_Your instructions_:
The records that follow should be returned exactly, pictures excluded.

_Data_:
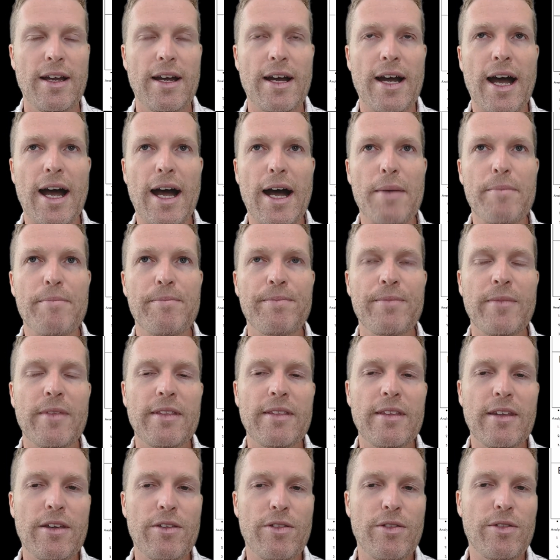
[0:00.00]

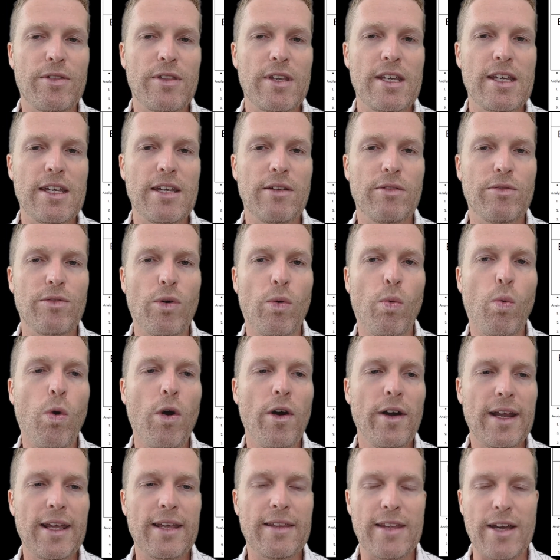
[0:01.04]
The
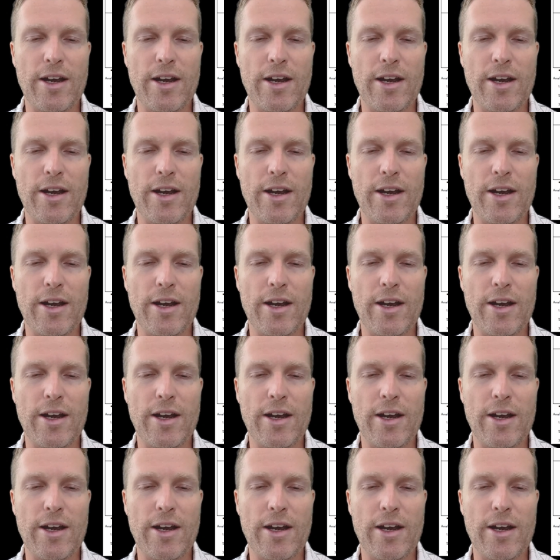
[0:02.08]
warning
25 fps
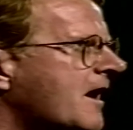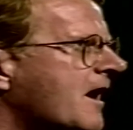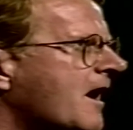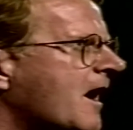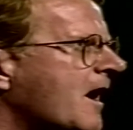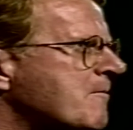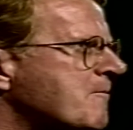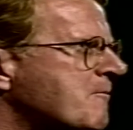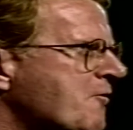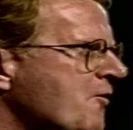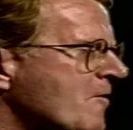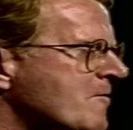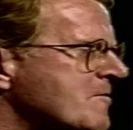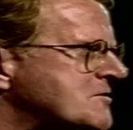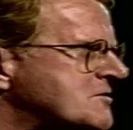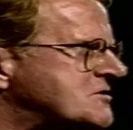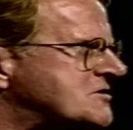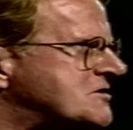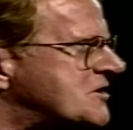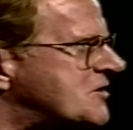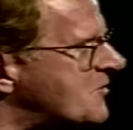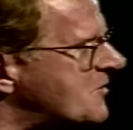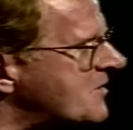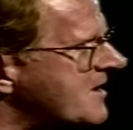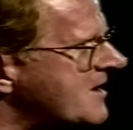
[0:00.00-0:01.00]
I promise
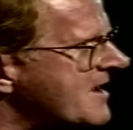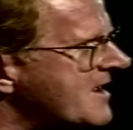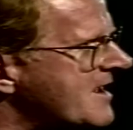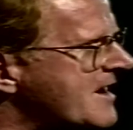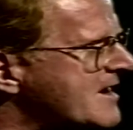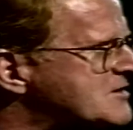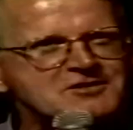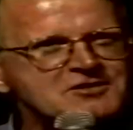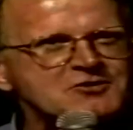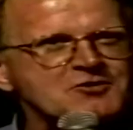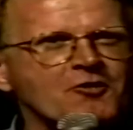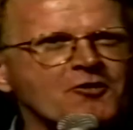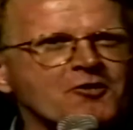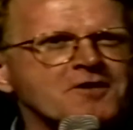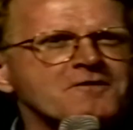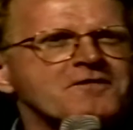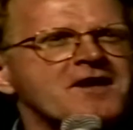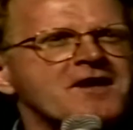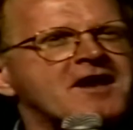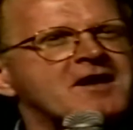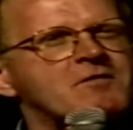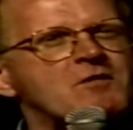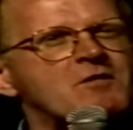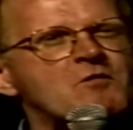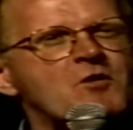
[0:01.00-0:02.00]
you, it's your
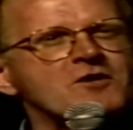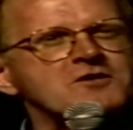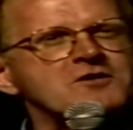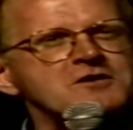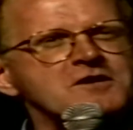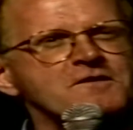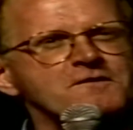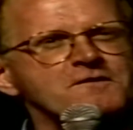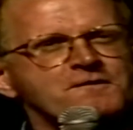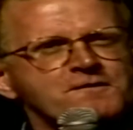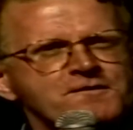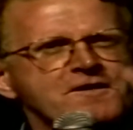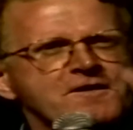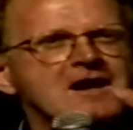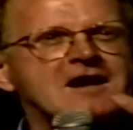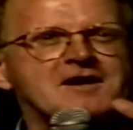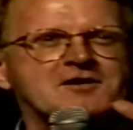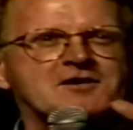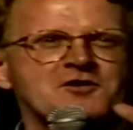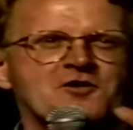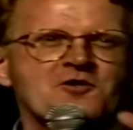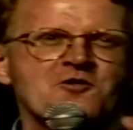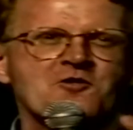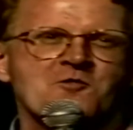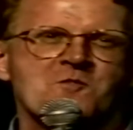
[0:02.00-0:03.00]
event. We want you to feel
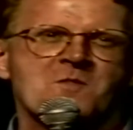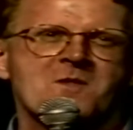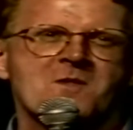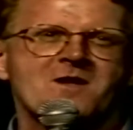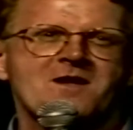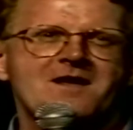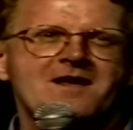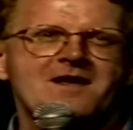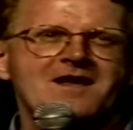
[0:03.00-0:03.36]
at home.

_Response_:
[0:00.00]

[0:01.04]
The
[0:02.08]
warning
25 fps
[0:00.00-0:01.00]
I promise
[0:01.00-0:02.00]
you, it's your
[0:02.00-0:03.00]
event. We want you to feel
[0:03.00-0:03.36]
at home.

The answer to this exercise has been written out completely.